Jun 14, 2012 8:04 PM  By

Although direct mail response rates dropped nearly 25% in the past decade, mail campaigns still hold a significant edge over digital channels according to the Direct Marketing Association’s 2012 Response Rate Report.


Response rates for direct mail to an existing customer average 3.4%, compared with 0.12% for email, according to the report. Costs are also higher, which translates to roughly equivalent costs-per-sale/lead for direct mail, email, and paid search.

The DMA augmented its survey data with transactional data from Epsilon and Bizo, adding aggregated data on more than 29 billion emails, and more than 2 billion online display ads. DMA’s Response Rate Report was conducted through a survey that was emailed in April 2012. When the survey closed, DMA had received 481 usable responses.

“With transactional data, we have sample sizes in the millions, even billions of impressions and emails,” Yory Wurmser, DMA’s director of marketing and media insights, said in a release. “Transactional data has an edge on survey data for two reasons: First, sample sizes are big enough that it’s possible to break the data down into more industries, with more significant findings. Second, transactional data tends to be more accurate, since it takes the human element out of the assessment and shows exactly what happened.”

Even though direct mail is less effective in driving response than it was a decade ago, it’s still among the best media for generating overall response, Wurmser added. “This points to its likely continued role as an important medium in the marketing mix, even as the cost effectiveness of digital channels suggests that they will continue to gain budget share.”

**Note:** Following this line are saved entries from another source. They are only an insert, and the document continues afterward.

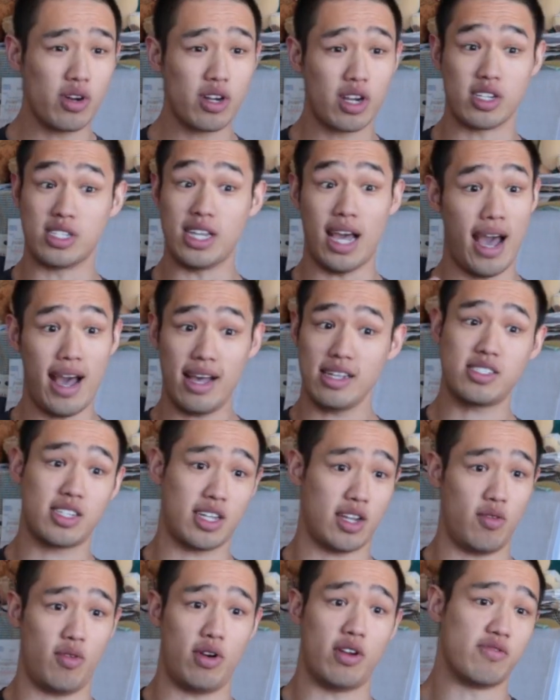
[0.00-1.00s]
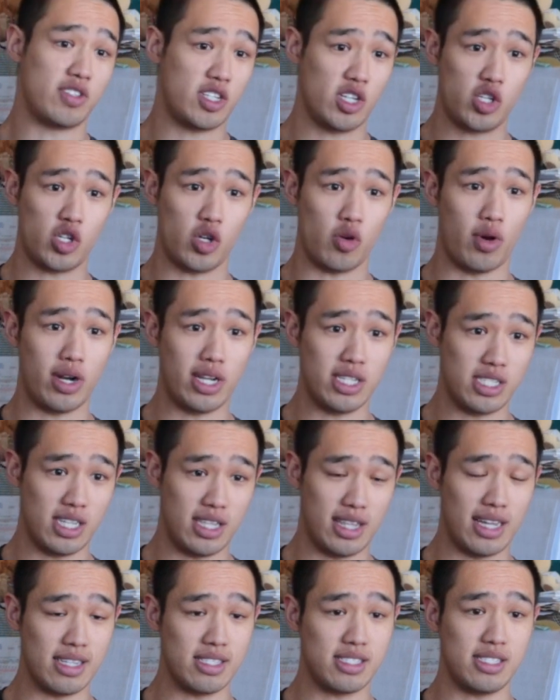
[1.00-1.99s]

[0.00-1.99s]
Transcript: because it has to get rid of tissue when it's in that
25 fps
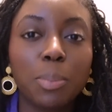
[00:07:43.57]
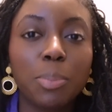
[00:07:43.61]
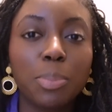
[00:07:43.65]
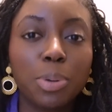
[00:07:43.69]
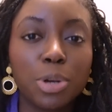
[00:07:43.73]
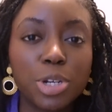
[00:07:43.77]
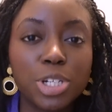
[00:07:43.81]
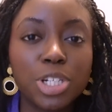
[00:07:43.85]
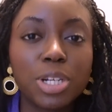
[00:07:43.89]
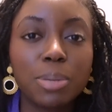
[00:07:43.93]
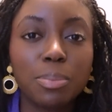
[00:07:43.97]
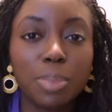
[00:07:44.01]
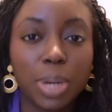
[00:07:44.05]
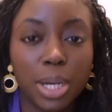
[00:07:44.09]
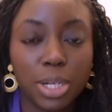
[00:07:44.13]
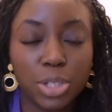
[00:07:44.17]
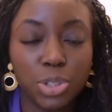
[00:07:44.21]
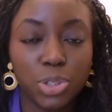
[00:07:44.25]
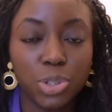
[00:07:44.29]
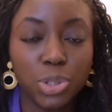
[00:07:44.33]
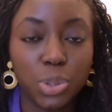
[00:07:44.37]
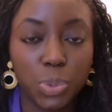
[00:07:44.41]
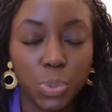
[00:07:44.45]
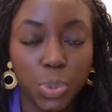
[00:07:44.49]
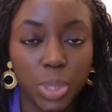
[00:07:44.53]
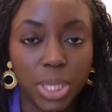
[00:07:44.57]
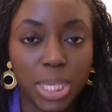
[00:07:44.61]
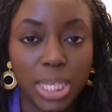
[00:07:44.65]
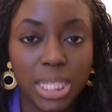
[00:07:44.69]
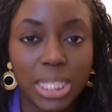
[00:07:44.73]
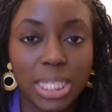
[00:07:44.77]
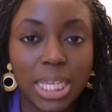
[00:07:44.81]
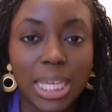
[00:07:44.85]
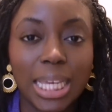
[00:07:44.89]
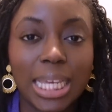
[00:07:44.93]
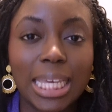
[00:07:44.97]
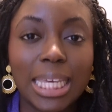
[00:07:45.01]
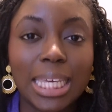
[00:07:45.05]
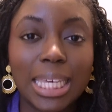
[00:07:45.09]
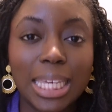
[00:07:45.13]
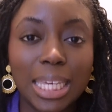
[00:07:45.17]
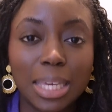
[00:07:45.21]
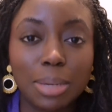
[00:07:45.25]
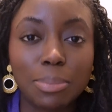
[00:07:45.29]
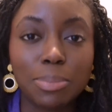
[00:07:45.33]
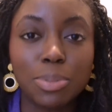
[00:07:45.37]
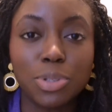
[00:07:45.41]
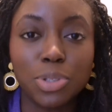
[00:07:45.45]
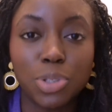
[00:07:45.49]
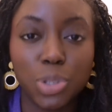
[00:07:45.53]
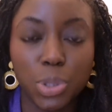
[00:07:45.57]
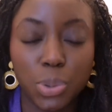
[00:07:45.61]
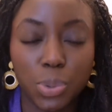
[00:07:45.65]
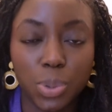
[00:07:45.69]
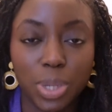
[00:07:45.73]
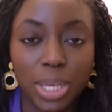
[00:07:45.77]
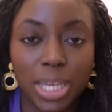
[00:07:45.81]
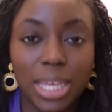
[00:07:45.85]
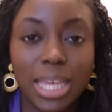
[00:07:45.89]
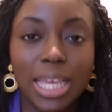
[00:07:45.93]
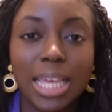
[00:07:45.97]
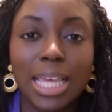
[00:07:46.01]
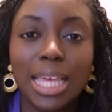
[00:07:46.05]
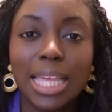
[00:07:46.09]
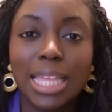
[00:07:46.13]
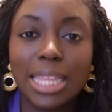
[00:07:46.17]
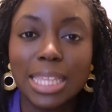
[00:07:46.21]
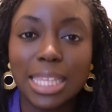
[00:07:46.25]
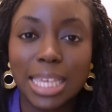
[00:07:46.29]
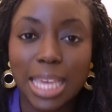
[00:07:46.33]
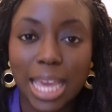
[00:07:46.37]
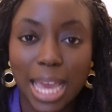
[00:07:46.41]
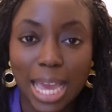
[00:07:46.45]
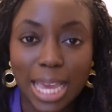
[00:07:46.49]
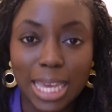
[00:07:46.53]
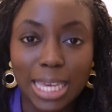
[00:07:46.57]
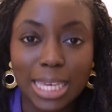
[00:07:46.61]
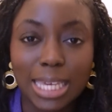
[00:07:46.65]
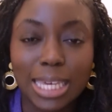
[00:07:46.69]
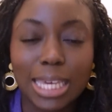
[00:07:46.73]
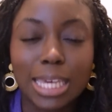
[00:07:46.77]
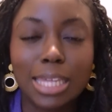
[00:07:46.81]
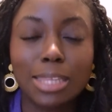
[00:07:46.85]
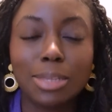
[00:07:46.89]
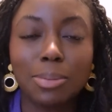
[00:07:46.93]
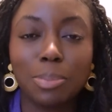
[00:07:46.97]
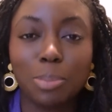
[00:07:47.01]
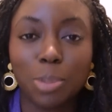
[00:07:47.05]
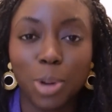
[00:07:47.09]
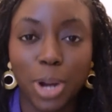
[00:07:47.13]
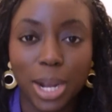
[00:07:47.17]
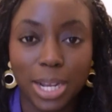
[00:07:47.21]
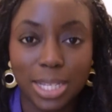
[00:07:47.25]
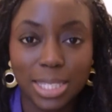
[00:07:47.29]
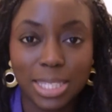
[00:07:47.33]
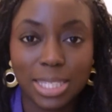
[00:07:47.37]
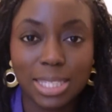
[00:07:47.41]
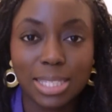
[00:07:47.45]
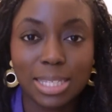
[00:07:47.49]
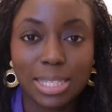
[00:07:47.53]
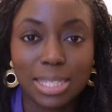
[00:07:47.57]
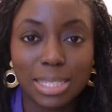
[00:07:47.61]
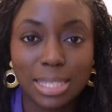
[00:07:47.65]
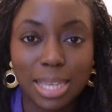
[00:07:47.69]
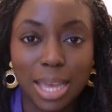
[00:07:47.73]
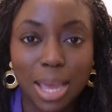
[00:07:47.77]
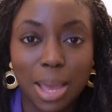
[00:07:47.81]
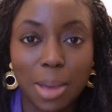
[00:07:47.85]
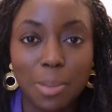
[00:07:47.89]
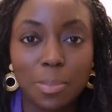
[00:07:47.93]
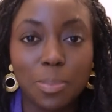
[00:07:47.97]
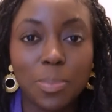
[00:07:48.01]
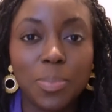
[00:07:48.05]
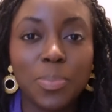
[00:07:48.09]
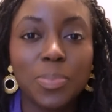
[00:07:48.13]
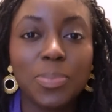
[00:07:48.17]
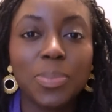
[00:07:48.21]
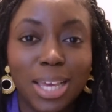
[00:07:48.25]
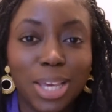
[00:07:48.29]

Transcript: Push it back 2 weeks and keep doing the Anki, the practice exam.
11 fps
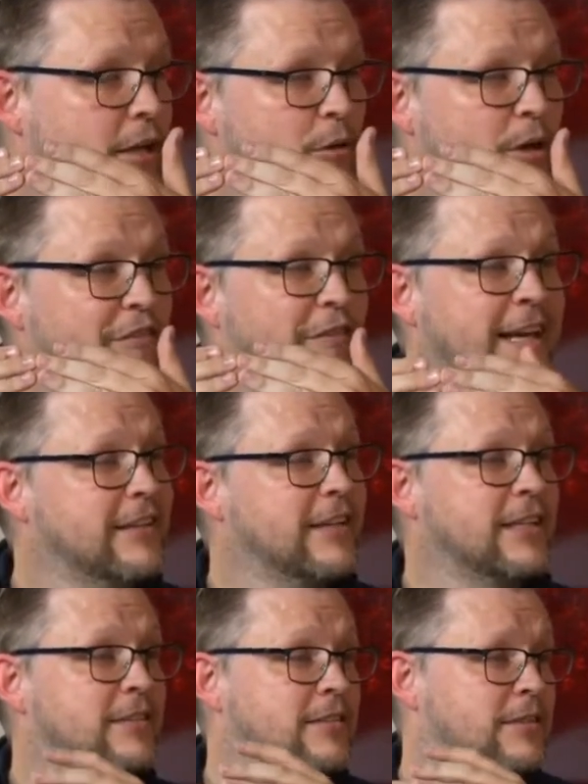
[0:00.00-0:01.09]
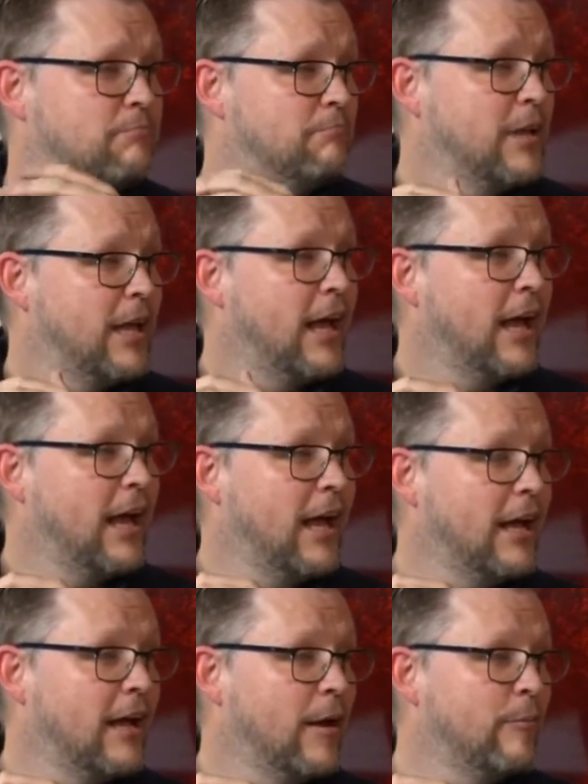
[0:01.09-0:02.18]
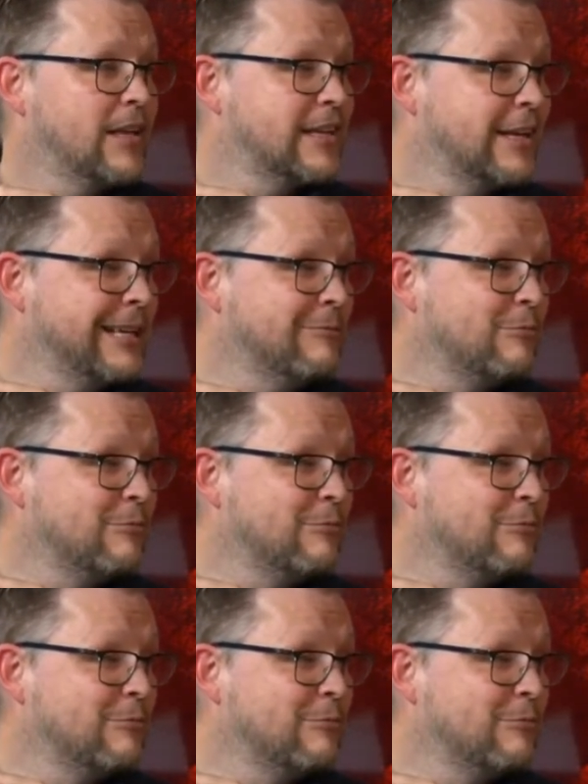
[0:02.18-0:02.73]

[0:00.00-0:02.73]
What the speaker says: you can fight these pesky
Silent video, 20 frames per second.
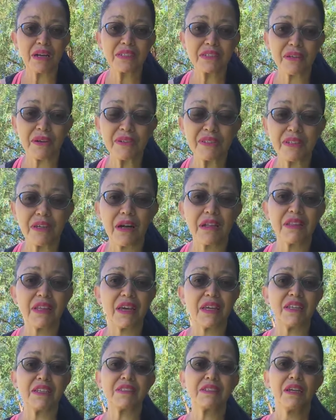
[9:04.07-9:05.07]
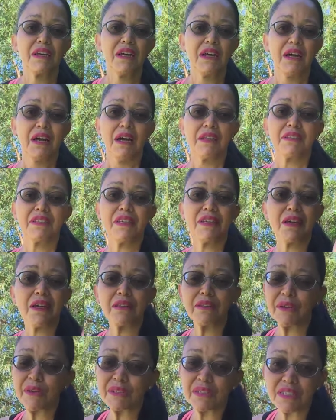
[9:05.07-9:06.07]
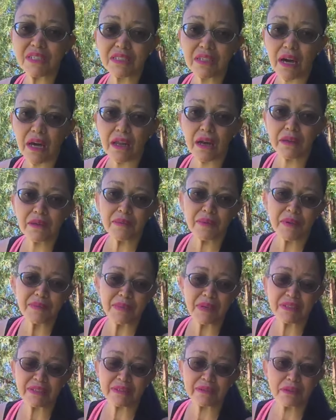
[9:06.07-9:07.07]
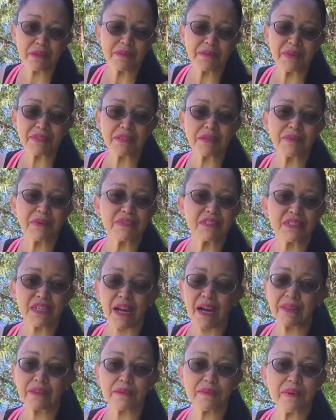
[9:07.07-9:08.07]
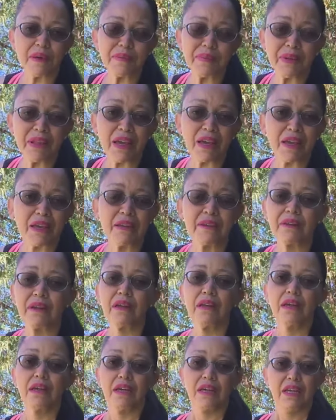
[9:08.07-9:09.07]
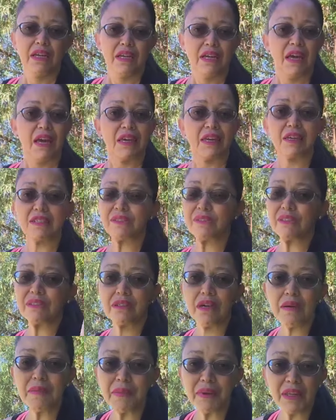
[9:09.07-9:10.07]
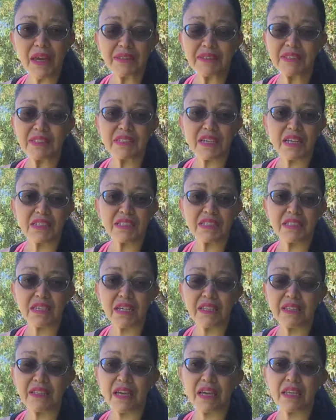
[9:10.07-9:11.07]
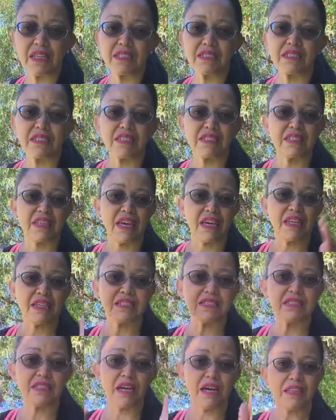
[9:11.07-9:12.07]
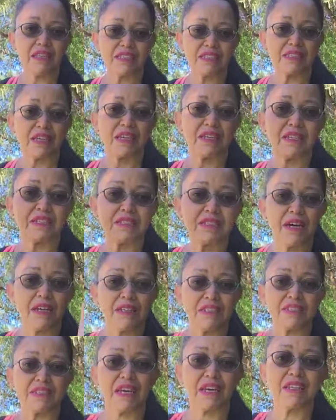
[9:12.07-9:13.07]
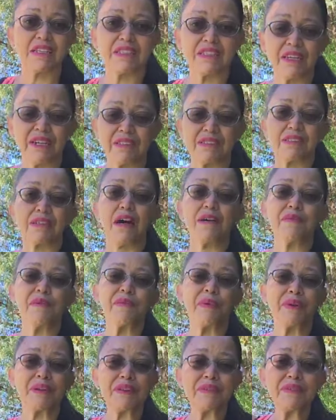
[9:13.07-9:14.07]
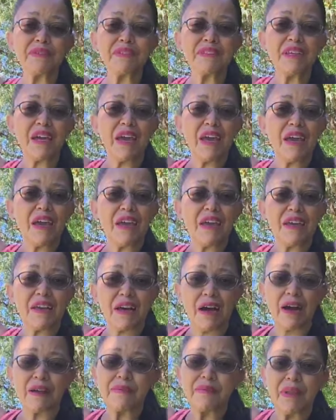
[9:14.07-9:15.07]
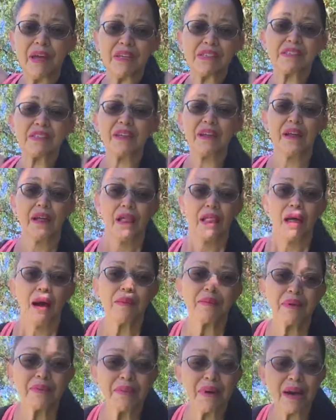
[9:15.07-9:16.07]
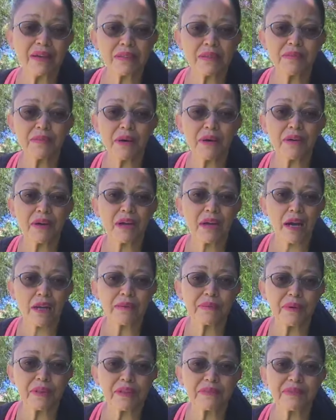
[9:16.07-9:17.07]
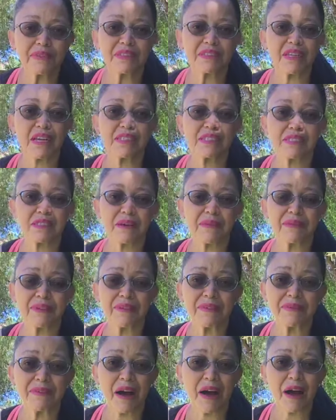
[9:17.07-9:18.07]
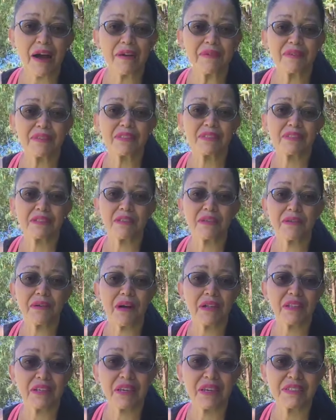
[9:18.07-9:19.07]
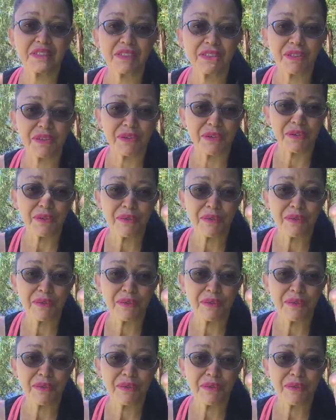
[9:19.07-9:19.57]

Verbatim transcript: stars on ladies Tia I know you just got on you, you missed it you missed it but check out the replay and get your 10 minute exercise done, ladies. Let's get it done. Let's get it done. Let's get it done. So have a wonderful day. God bless. I'll be back tomorrow, God willing, for day 75 and see you all again soon.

Here are some other key findings in the report:

Transactional data show that only 6% of the actions following an online display advertisement occur immediately following a click, which indicates that click-through rate greatly underestimates the impact of online display.

Transactional data show that financial services emails had open rates above 30%, which ranked the highest among industries. Retail (apparel) had open rates averaging 14.7%, which was just below Publishing & Media (14.9%.

For emails, the highest click rate to open rate is for CPG (consumer packaged goods) at 46.5%.

Cost per order or lead for acquisition campaigns were roughly equivalent for direct mail ($51.40), post card ($54.10), email ($55.24), and paid search ($52.58).

Email had the highest ROI (28.5), compared with 7.00 for direct mail.

The highest response rates — nearly 13% to a house list — was produced by telephone marketing. Telephone marketing also had the highest costs: nearly $78 per order or lead for a house list, and $190 for a prospect list.